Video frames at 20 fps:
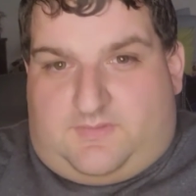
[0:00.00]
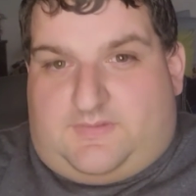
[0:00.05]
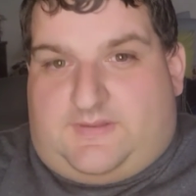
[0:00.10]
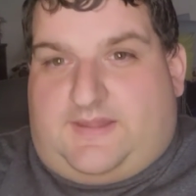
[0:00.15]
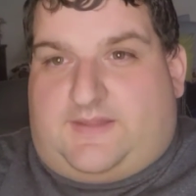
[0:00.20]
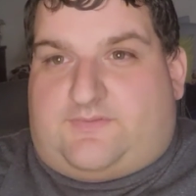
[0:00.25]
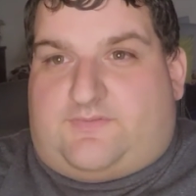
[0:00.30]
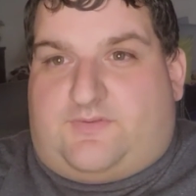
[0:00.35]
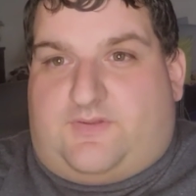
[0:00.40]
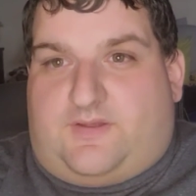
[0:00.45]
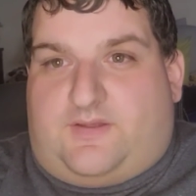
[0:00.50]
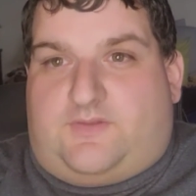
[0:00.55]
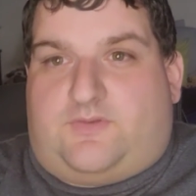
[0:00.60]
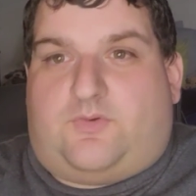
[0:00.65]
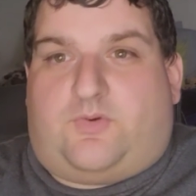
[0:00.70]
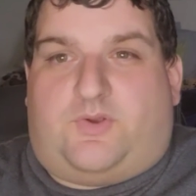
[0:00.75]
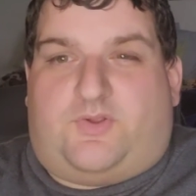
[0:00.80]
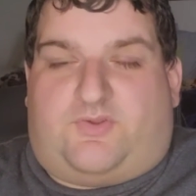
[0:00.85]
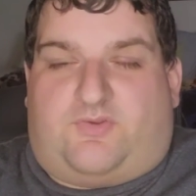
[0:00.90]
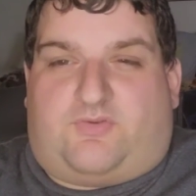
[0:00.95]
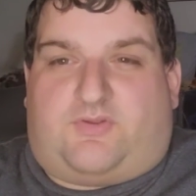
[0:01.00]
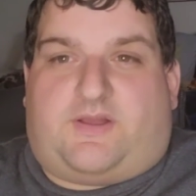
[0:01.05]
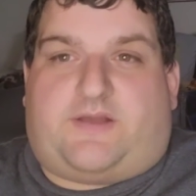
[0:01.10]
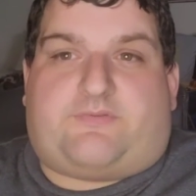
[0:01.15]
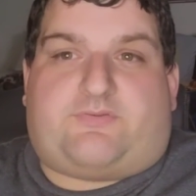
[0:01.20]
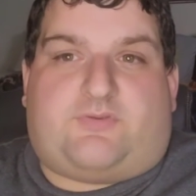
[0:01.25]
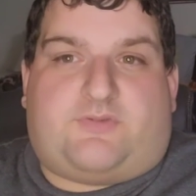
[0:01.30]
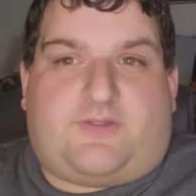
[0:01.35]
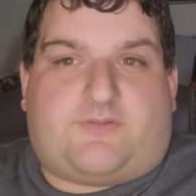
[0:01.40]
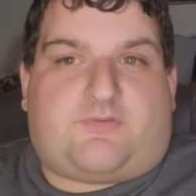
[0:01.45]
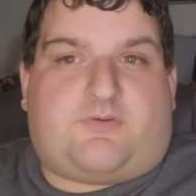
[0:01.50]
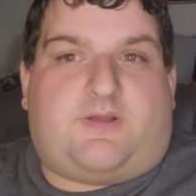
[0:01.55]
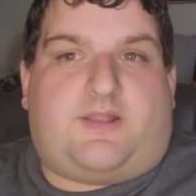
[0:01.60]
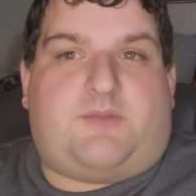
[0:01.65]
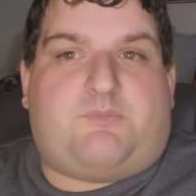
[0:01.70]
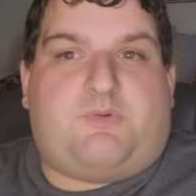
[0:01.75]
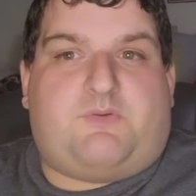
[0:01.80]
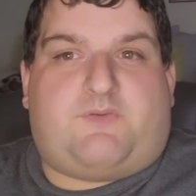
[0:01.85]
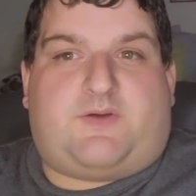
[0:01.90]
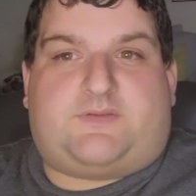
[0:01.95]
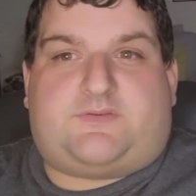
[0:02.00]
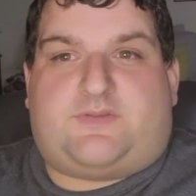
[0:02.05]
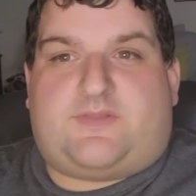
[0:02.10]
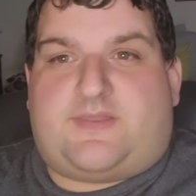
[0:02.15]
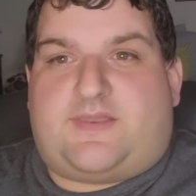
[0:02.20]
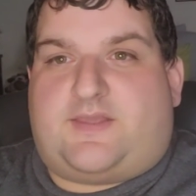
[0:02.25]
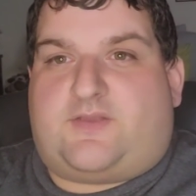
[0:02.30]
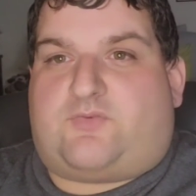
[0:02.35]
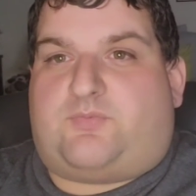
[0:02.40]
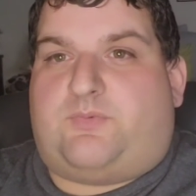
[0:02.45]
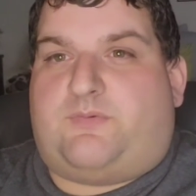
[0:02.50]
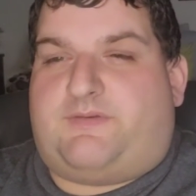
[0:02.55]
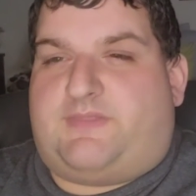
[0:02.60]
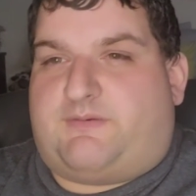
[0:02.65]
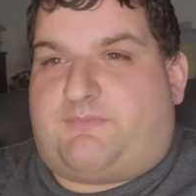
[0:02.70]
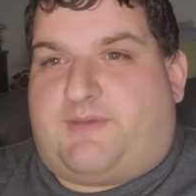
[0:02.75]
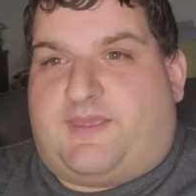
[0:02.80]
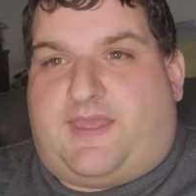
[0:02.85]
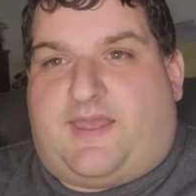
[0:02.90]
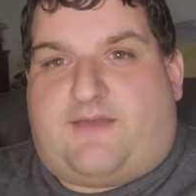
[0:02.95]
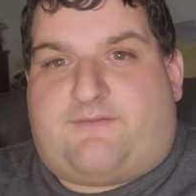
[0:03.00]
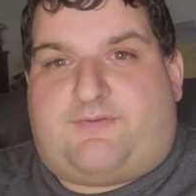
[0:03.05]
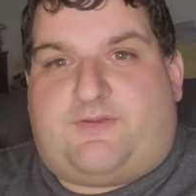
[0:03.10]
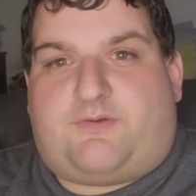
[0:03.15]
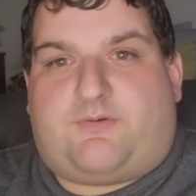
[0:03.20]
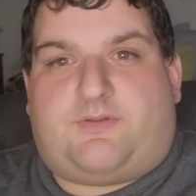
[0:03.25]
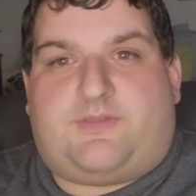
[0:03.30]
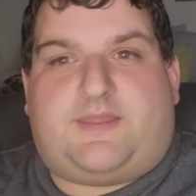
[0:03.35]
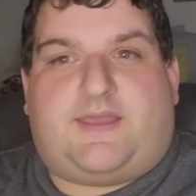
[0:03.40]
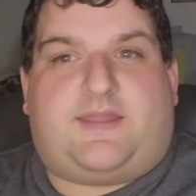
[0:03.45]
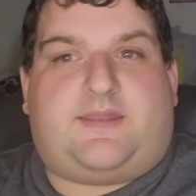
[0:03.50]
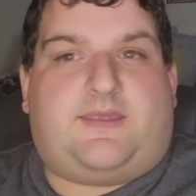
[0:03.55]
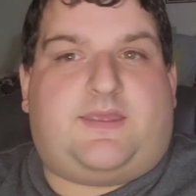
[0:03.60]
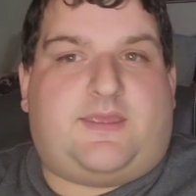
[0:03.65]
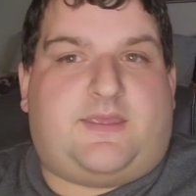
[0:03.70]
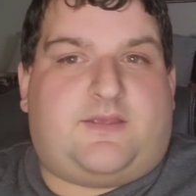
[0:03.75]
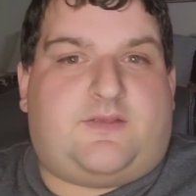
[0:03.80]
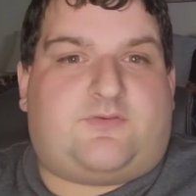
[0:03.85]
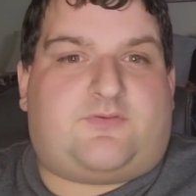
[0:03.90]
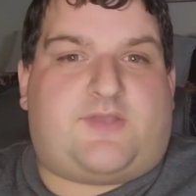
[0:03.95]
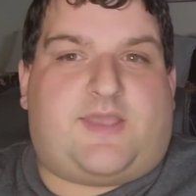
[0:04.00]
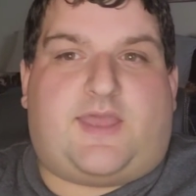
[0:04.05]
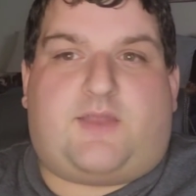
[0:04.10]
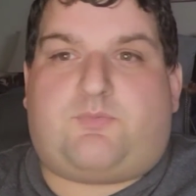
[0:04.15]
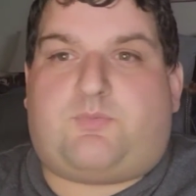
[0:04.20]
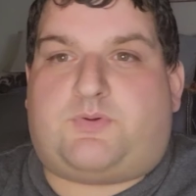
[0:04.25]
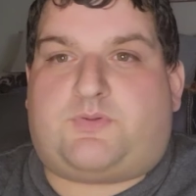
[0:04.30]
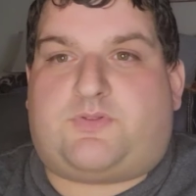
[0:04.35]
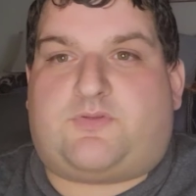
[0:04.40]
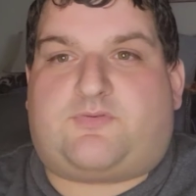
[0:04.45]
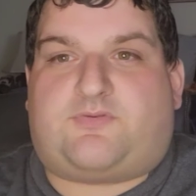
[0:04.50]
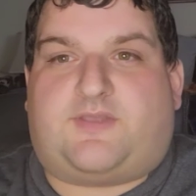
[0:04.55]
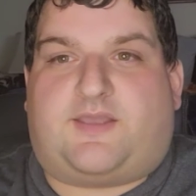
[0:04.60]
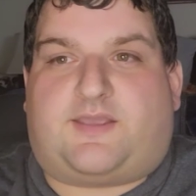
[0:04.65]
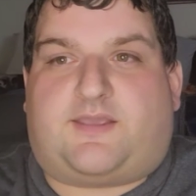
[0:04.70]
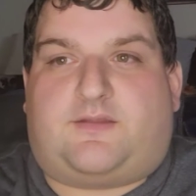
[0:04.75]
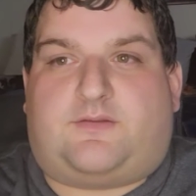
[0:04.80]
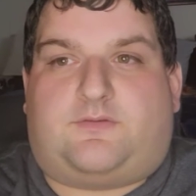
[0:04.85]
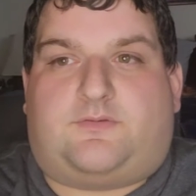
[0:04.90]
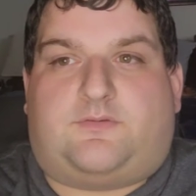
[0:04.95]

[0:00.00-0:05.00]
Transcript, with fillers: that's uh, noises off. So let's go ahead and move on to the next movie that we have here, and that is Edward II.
________________________________________
* TASK REQUIREMENTS
Output all of the data exactly. Skip the pictures.

* RESULT BELOW
Video frames at 20 fps:
[0:00.00]
[0:00.05]
[0:00.10]
[0:00.15]
[0:00.20]
[0:00.25]
[0:00.30]
[0:00.35]
[0:00.40]
[0:00.45]
[0:00.50]
[0:00.55]
[0:00.60]
[0:00.65]
[0:00.70]
[0:00.75]
[0:00.80]
[0:00.85]
[0:00.90]
[0:00.95]
[0:01.00]
[0:01.05]
[0:01.10]
[0:01.15]
[0:01.20]
[0:01.25]
[0:01.30]
[0:01.35]
[0:01.40]
[0:01.45]
[0:01.50]
[0:01.55]
[0:01.60]
[0:01.65]
[0:01.70]
[0:01.75]
[0:01.80]
[0:01.85]
[0:01.90]
[0:01.95]
[0:02.00]
[0:02.05]
[0:02.10]
[0:02.15]
[0:02.20]
[0:02.25]
[0:02.30]
[0:02.35]
[0:02.40]
[0:02.45]
[0:02.50]
[0:02.55]
[0:02.60]
[0:02.65]
[0:02.70]
[0:02.75]
[0:02.80]
[0:02.85]
[0:02.90]
[0:02.95]
[0:03.00]
[0:03.05]
[0:03.10]
[0:03.15]
[0:03.20]
[0:03.25]
[0:03.30]
[0:03.35]
[0:03.40]
[0:03.45]
[0:03.50]
[0:03.55]
[0:03.60]
[0:03.65]
[0:03.70]
[0:03.75]
[0:03.80]
[0:03.85]
[0:03.90]
[0:03.95]
[0:04.00]
[0:04.05]
[0:04.10]
[0:04.15]
[0:04.20]
[0:04.25]
[0:04.30]
[0:04.35]
[0:04.40]
[0:04.45]
[0:04.50]
[0:04.55]
[0:04.60]
[0:04.65]
[0:04.70]
[0:04.75]
[0:04.80]
[0:04.85]
[0:04.90]
[0:04.95]

[0:00.00-0:05.00]
Transcript, with fillers: that's uh, noises off. So let's go ahead and move on to the next movie that we have here, and that is Edward II.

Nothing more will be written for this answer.